Segment Start: DATA EXTRACT

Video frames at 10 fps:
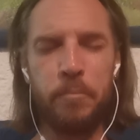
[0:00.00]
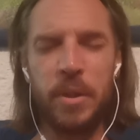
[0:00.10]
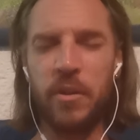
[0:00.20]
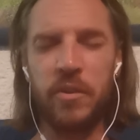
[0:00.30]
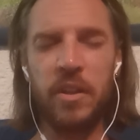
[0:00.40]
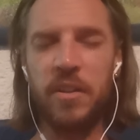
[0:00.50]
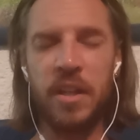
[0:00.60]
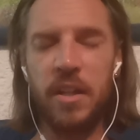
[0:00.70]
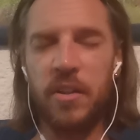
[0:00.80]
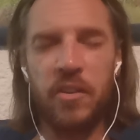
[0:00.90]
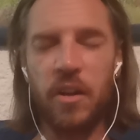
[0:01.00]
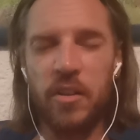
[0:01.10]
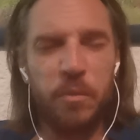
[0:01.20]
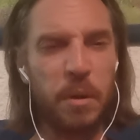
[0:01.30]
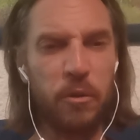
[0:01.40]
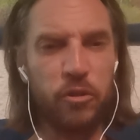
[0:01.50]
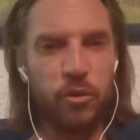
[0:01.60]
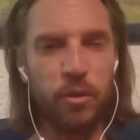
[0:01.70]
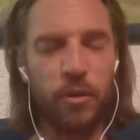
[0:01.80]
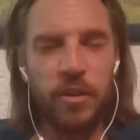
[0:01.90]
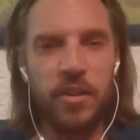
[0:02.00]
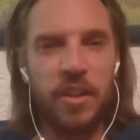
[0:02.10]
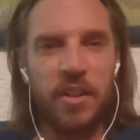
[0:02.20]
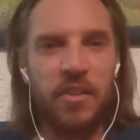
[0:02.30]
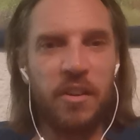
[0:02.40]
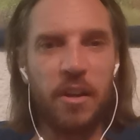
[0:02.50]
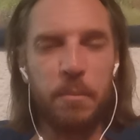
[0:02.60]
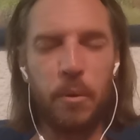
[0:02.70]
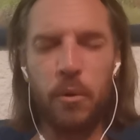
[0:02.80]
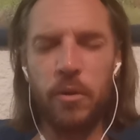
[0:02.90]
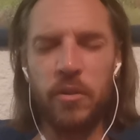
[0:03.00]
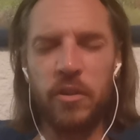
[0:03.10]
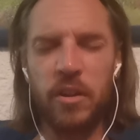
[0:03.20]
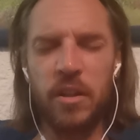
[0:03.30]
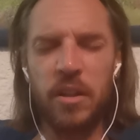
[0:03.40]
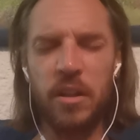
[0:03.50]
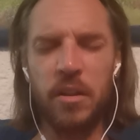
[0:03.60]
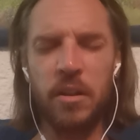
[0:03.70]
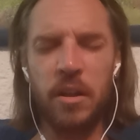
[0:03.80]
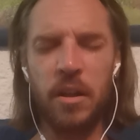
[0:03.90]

because they think it's not spiritual, or they think it's not important, and they think,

Segment End: DATA EXTRACT

**WHAT IS EXPECTED**
Give every record back exactly as it reads, with no images.

**ANSWER TO THIS TASK**
Video frames at 10 fps:
[0:00.00]
[0:00.10]
[0:00.20]
[0:00.30]
[0:00.40]
[0:00.50]
[0:00.60]
[0:00.70]
[0:00.80]
[0:00.90]
[0:01.00]
[0:01.10]
[0:01.20]
[0:01.30]
[0:01.40]
[0:01.50]
[0:01.60]
[0:01.70]
[0:01.80]
[0:01.90]
[0:02.00]
[0:02.10]
[0:02.20]
[0:02.30]
[0:02.40]
[0:02.50]
[0:02.60]
[0:02.70]
[0:02.80]
[0:02.90]
[0:03.00]
[0:03.10]
[0:03.20]
[0:03.30]
[0:03.40]
[0:03.50]
[0:03.60]
[0:03.70]
[0:03.80]
[0:03.90]

because they think it's not spiritual, or they think it's not important, and they think,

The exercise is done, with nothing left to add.